Task statement » Each entry below should be given again exactly; the pictures stay out.

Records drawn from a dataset
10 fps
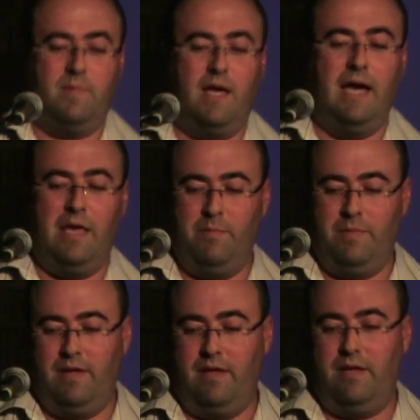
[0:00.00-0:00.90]
I'm
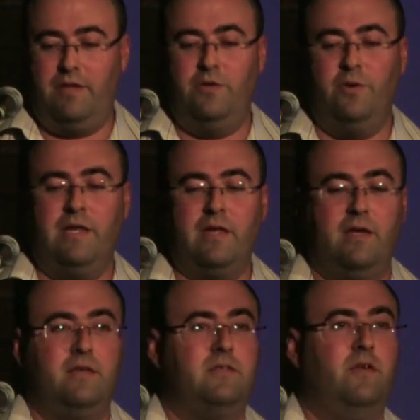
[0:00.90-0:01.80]

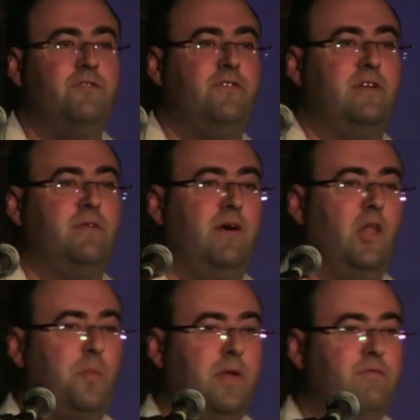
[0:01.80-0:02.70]
doing software
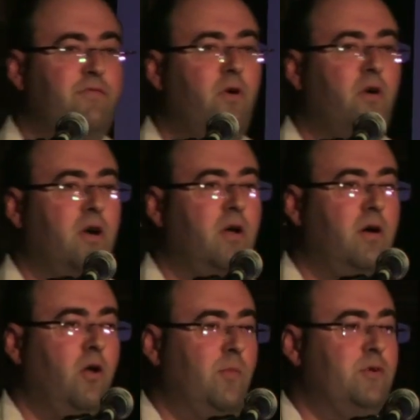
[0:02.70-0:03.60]
development for
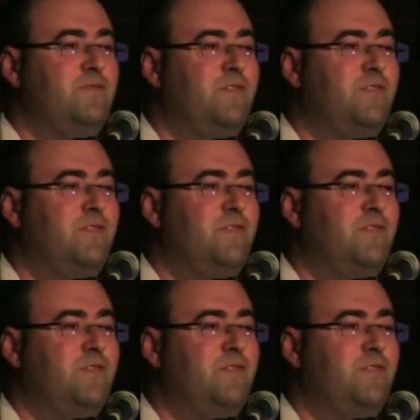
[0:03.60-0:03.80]
almost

Solution for this exercise »
10 fps
[0:00.00-0:00.90]
I'm
[0:00.90-0:01.80]

[0:01.80-0:02.70]
doing software
[0:02.70-0:03.60]
development for
[0:03.60-0:03.80]
almost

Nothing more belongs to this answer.